Estimated Imbalance Rate is determined.

 

(d) Notwithstanding the foregoing requirements, if Transporter constructs new facilities to

accommodate a Shipper, Transporter may require credit assurance in an amount up to Shipper's proportionate

share of the cost of the new facilities. This credit assurance may be requested at any time before or after

the in-service date of the facilities, to the extent mutually agreed to as a condition of the construction.

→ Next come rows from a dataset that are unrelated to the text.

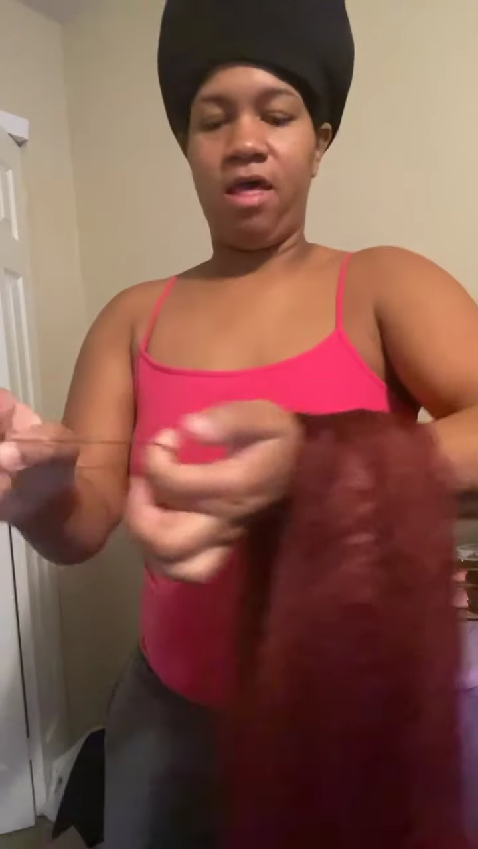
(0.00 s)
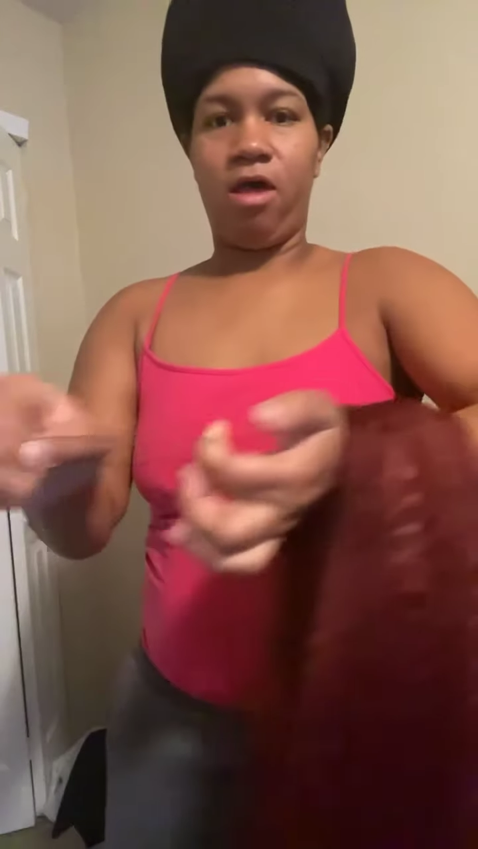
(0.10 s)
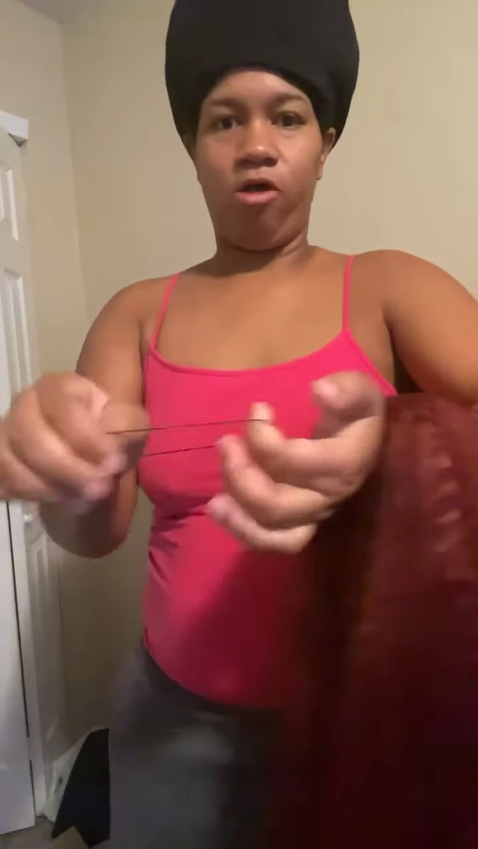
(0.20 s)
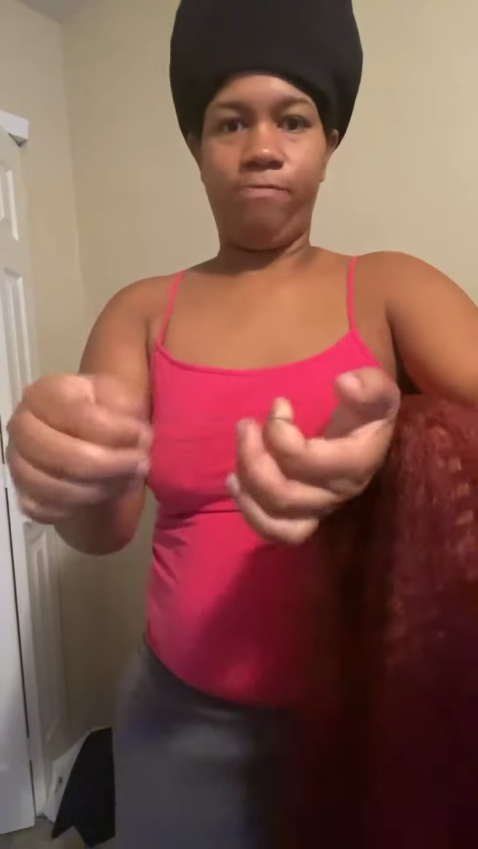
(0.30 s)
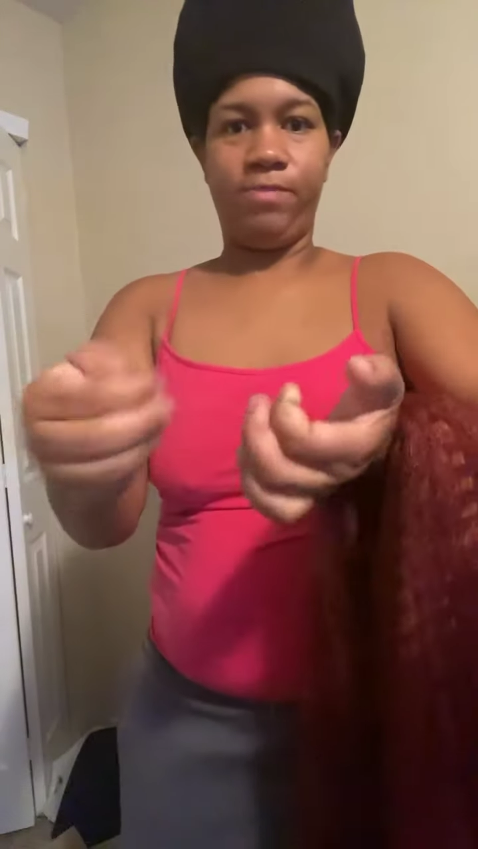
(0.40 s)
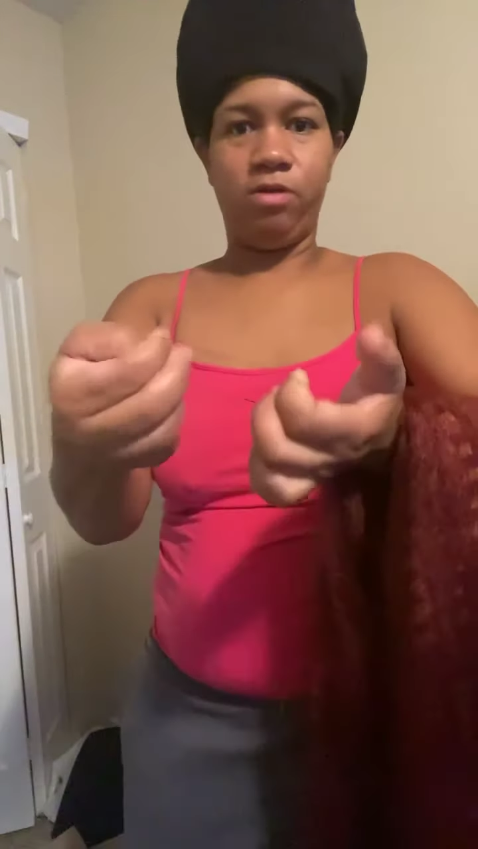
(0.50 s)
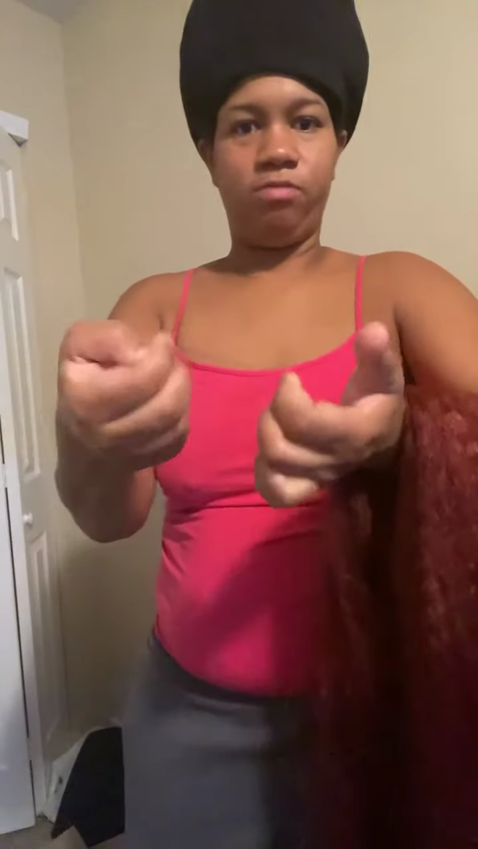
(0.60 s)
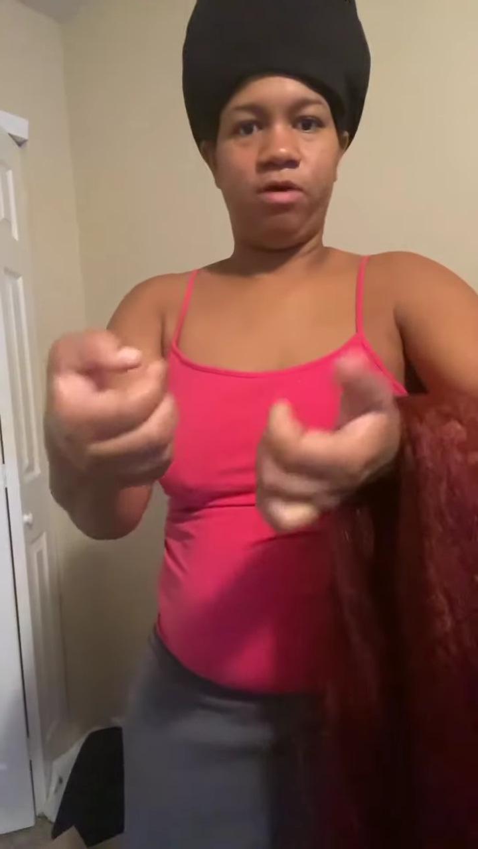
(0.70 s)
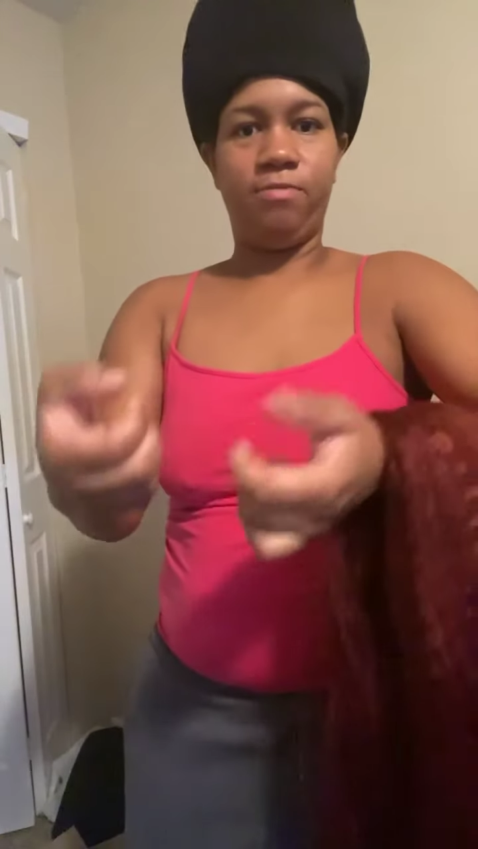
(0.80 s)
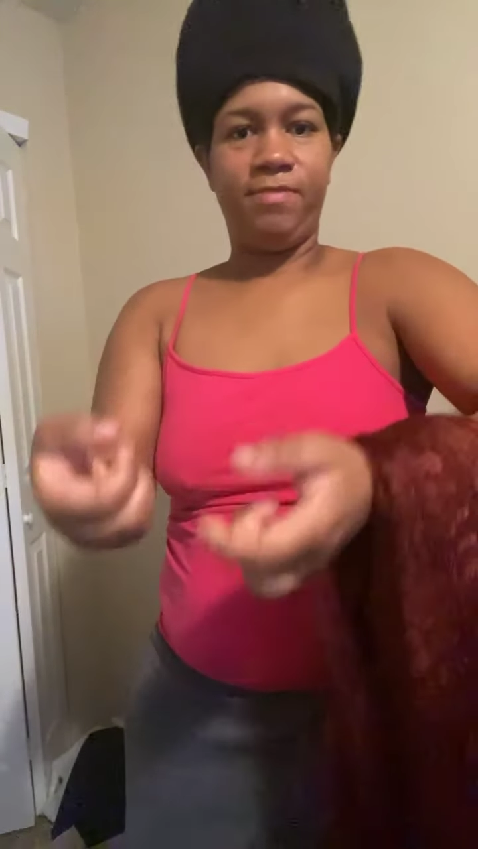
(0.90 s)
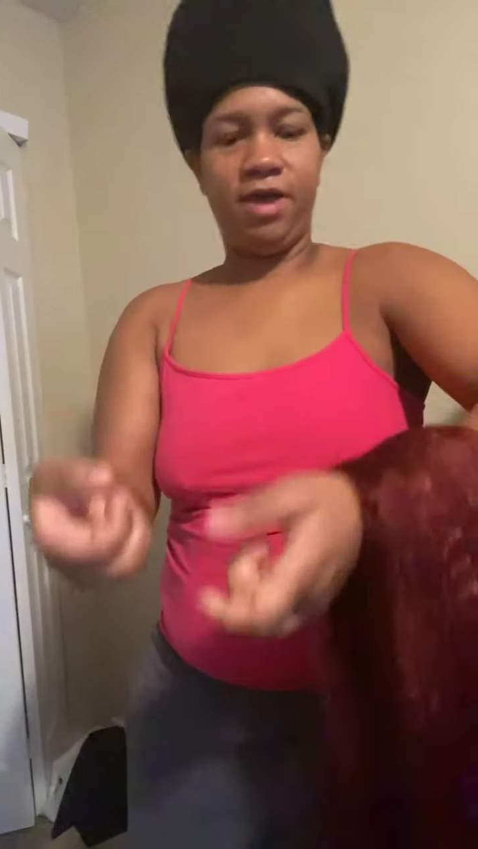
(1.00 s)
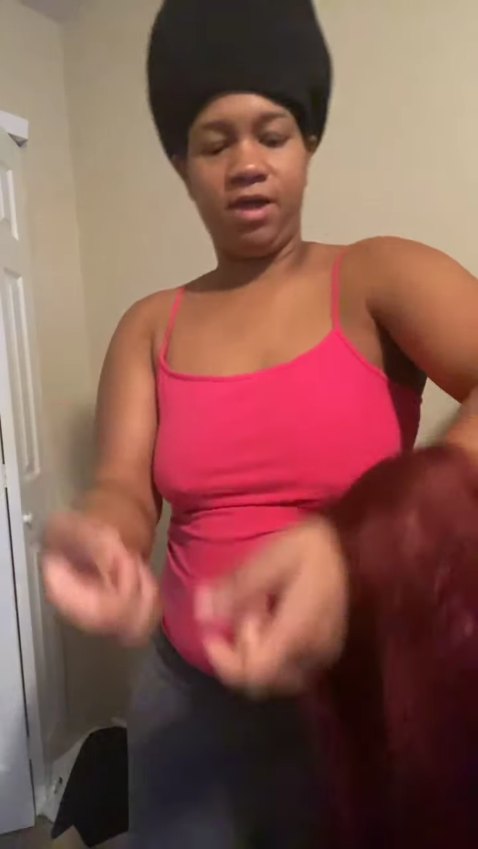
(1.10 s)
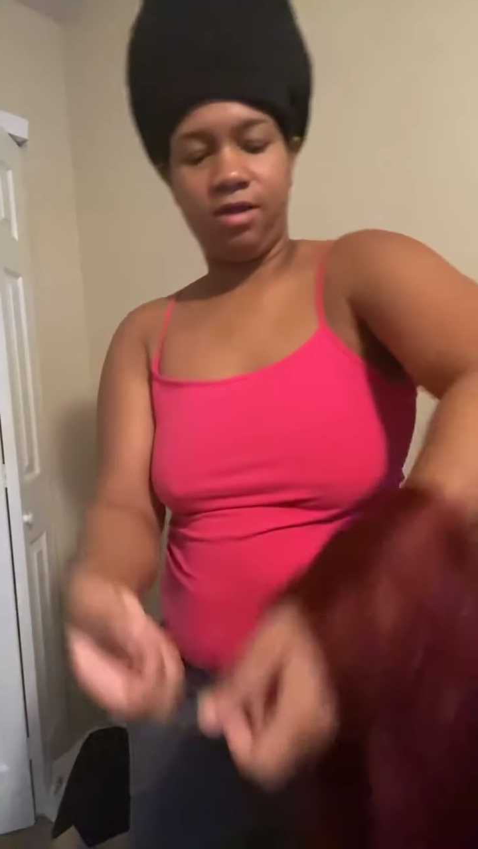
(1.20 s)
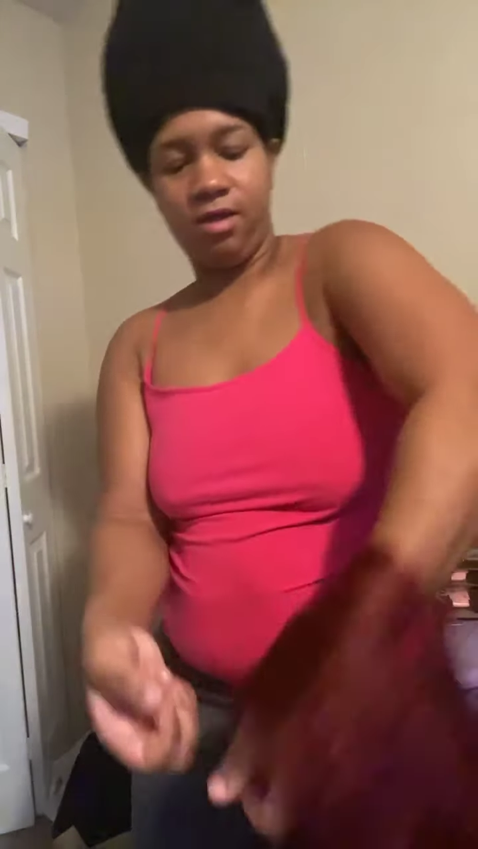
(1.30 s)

open the rubber band,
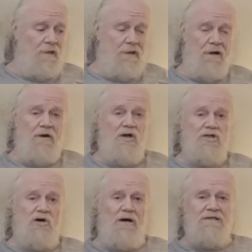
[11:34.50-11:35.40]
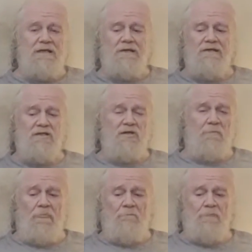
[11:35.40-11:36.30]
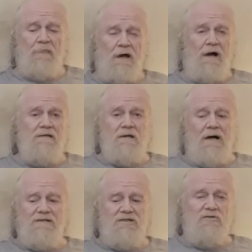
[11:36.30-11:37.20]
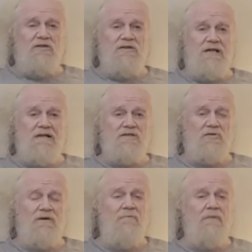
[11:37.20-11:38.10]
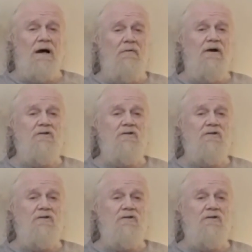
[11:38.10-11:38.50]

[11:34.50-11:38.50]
Yeah. So I said, listen, I still contest the rent, but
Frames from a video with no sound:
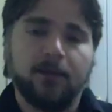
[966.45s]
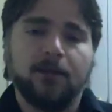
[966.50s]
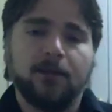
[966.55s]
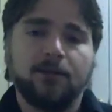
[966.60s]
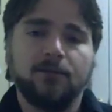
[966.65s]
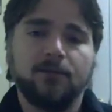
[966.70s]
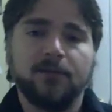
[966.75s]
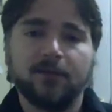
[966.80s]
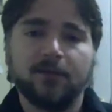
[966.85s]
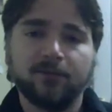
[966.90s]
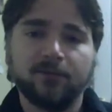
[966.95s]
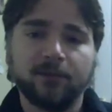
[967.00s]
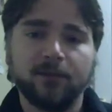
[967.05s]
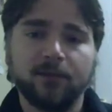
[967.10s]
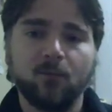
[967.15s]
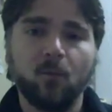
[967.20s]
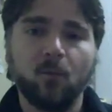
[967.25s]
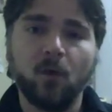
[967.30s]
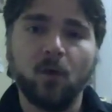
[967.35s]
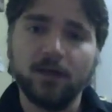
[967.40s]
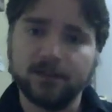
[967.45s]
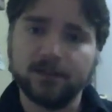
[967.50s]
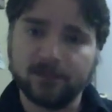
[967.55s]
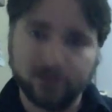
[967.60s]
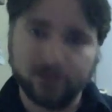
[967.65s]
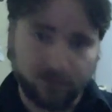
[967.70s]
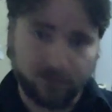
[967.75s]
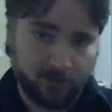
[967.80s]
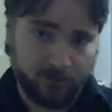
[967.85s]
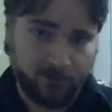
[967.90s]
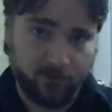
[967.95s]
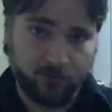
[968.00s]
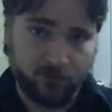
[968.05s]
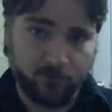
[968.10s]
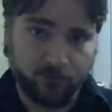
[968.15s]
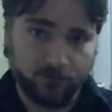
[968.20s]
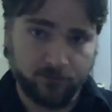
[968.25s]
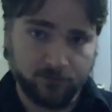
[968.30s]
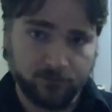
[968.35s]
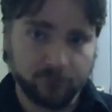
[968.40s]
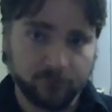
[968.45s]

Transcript: you definitely want to know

As Transporter recovers the cost of these facilities through its rates, the credit assurance required will be

reduced accordingly. Specifically, any credit assurance provided by a Shipper related to new facilities

shall be returned to that Shipper in equal monthly amounts over the term of its Service Agreement for service

related to the new facilities or as otherwise mutually agreed by Transporter and Shipper. This requirement

is in addition to and shall not supersede or replace any other rights that Transporter may have regarding the

construction of and reimbursement for facilities.

 

If Shipper defaults and Transporter terminates service to Shipper, then Transporter shall draw upon and

retain such collateral as necessary to reimburse Transporter for the unamortized cost of the facilities

constructed for Shipper. The capacity underlying any terminated Service Agreement shall be made available

pursuant to Section 4 of these General Terms and Conditions. Within 60 days of the capacity being made

available, to the extent such capacity has been awarded, the credit assurance retained by Transporter from

the original Shipper shall be reduced to an amount equal to the net present value of that portion of the

future reservation charge revenues of the original Shipper that would have been attributed to the cost of

those facilities less the net present value of that portion of the future reservation charge revenues of the

newly awarded Shipper that may be attributed to the cost of the facilities.